Giorgio Agamben focused his analysis on the control society. Guided extensively by Benjamin and Foucault, Agamben nevertheless inclined to the more pessimistic and at times catastrophic interpretation of postdisciplinary management, control, and optimization in the globalized world. Foucault’s control society does not suppress. It is equally effective because its authorities produce a positive impact at the level of desire and knowledge. It even generates pleasure (Intellectuals and Power). Even when discussing the phenomena of governmentalization, Foucault regards power as a micropower which is not limited by the state apparatus. As such, any individual is in one way or another the crystallization of the experiences of a number of authorities.

In Homo Sacer and State of Exception Agamben concedes that power is “sovereign” and that the right to declare a state of emergency is not exercised by the micropower but by the integral “body” of the sovereign state. The right to suspend the law belongs to those who produce the law and the right—namely, the sovereign. So Agamben not only notes the return to the paradigm of governmentalization already outlined by Foucault, but also the return to the paradigm of etatism, the police state, where the principle of the division of powers peculiar to liberal democracy failed completely and gave way to the general paradigm of security control, which became the technology of state and government.

As a result, executive power absorbs the legislative and rights-preserving powers. This paradigm of the suspension of the law caused by a state of emergency becomes the permanent paradigm of state rhetoric, which allows the consideration of violence, punishment, and control toward individuals of its own, or even of some other state, as a permitted legal action in the complete absence of the law.

This is why the paradigm of Foucault’s micropower is relevant to a developed civil society or a society that is developing in this direction. At present, as the politics of the sovereign nation-state recedes and etatism grows, the state permits itself to execute extralegal punishment. Interestingly, both the American and Russian presidents became the supreme commanders-in-chief after September 11, 2001. This means that as an instrument of foreign policy they took the right to declare war without recourse to legal means or the law.

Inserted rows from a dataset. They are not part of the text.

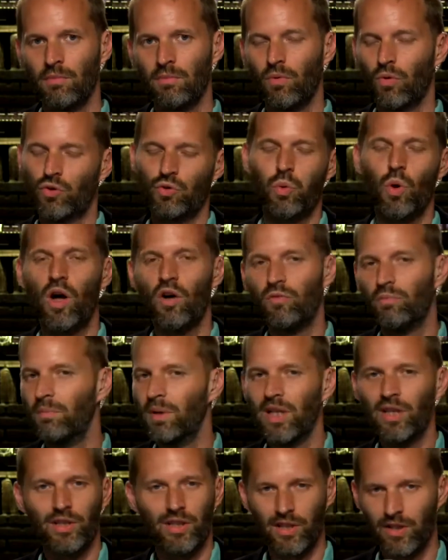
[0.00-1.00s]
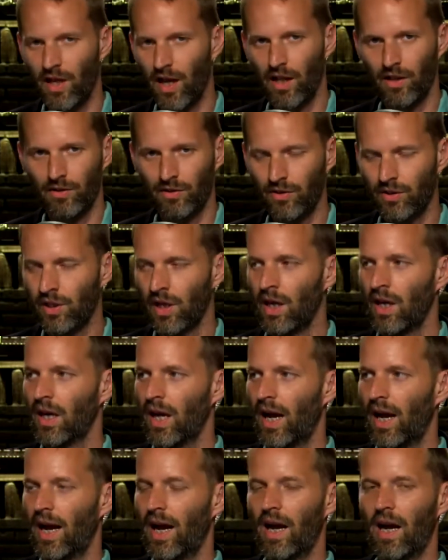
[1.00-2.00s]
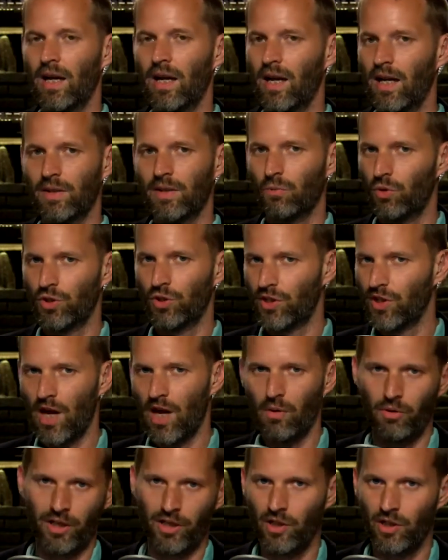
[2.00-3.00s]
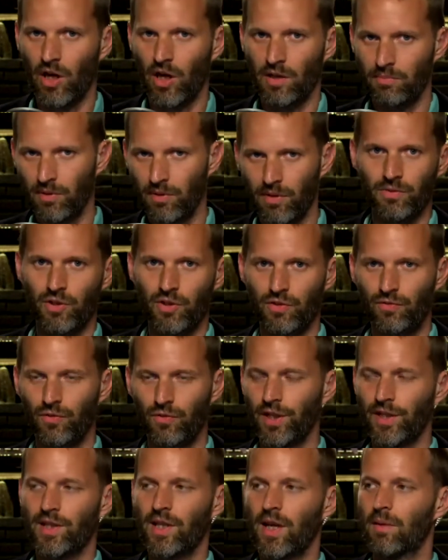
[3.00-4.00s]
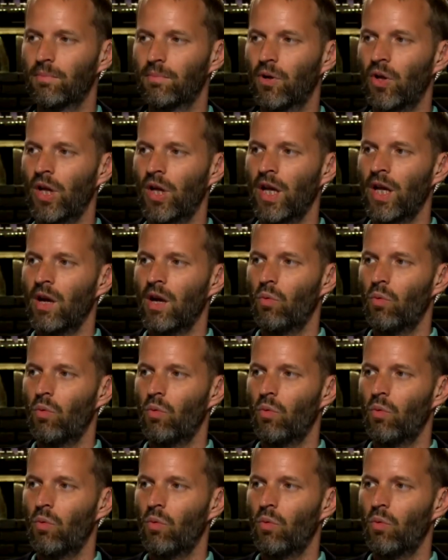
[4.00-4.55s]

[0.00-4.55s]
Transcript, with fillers: $12 million, uh, uh, which is not what it costs, but just for an example,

Thus, this was done without the law, without right.

The result is a paradoxical situation whereby the law and its absence (anomy) exist simultaneously, and society is divided into two zones: in one zone the sovereign execution of the majority of political functions takes place, in the other, where state executive power is de facto absent, is the absolute absence of politics. As such political power becomes biopower. No life is possible without this power-taking root being found in a minimal unit of organic life. The minimum left for an individual beyond this permanent extraordinary control is what Agamben calls “bare life.” Bare life is the life that remains apart from the life seized by control. This control, according to Agamben, is not implemented in a civil state but in a state that follows a concentration-camp model. The unit of “bare life” is Homo Sacer, an individual without rights and law, one whose punishment or annihilation is permissible beyond the boundary of law; as this annihilation is not accountable to the law, it is not considered punishment, violence, or crime. The model of such punishment is implemented in institutions such as the prison at Guantanamo, the Abu Ghraib prison, and refugee camps.

Bibliography

Michel Foucault, Discipline & Punish: The Birth of the Prison, Vintage, New York 1977.

Walter Benjamin. “Critique of Violence,” Selected Writings, Volume 1: 1913–1926, ed. Marcus Bullock and Michael W. Jennings, Belknap Press of Harvard University, Cambridge 1996.

Michel Foucault, “Society Must Be Defended”: Lectures at the Collège de France, 1975–1976, Picador Press, New York 2003.

Giorgio Agamben, State of Exception, University of Chicago Press, Chicago 2005.

Giorgio Agamben, Homo Sacer: Sovereign Power and Bare Life, Stanford University Press, Palo Alto 1998.

Carl Schmitt, Four Chapters on the Concept of Sovereignty, University of Chicago Press, Chicago 2005.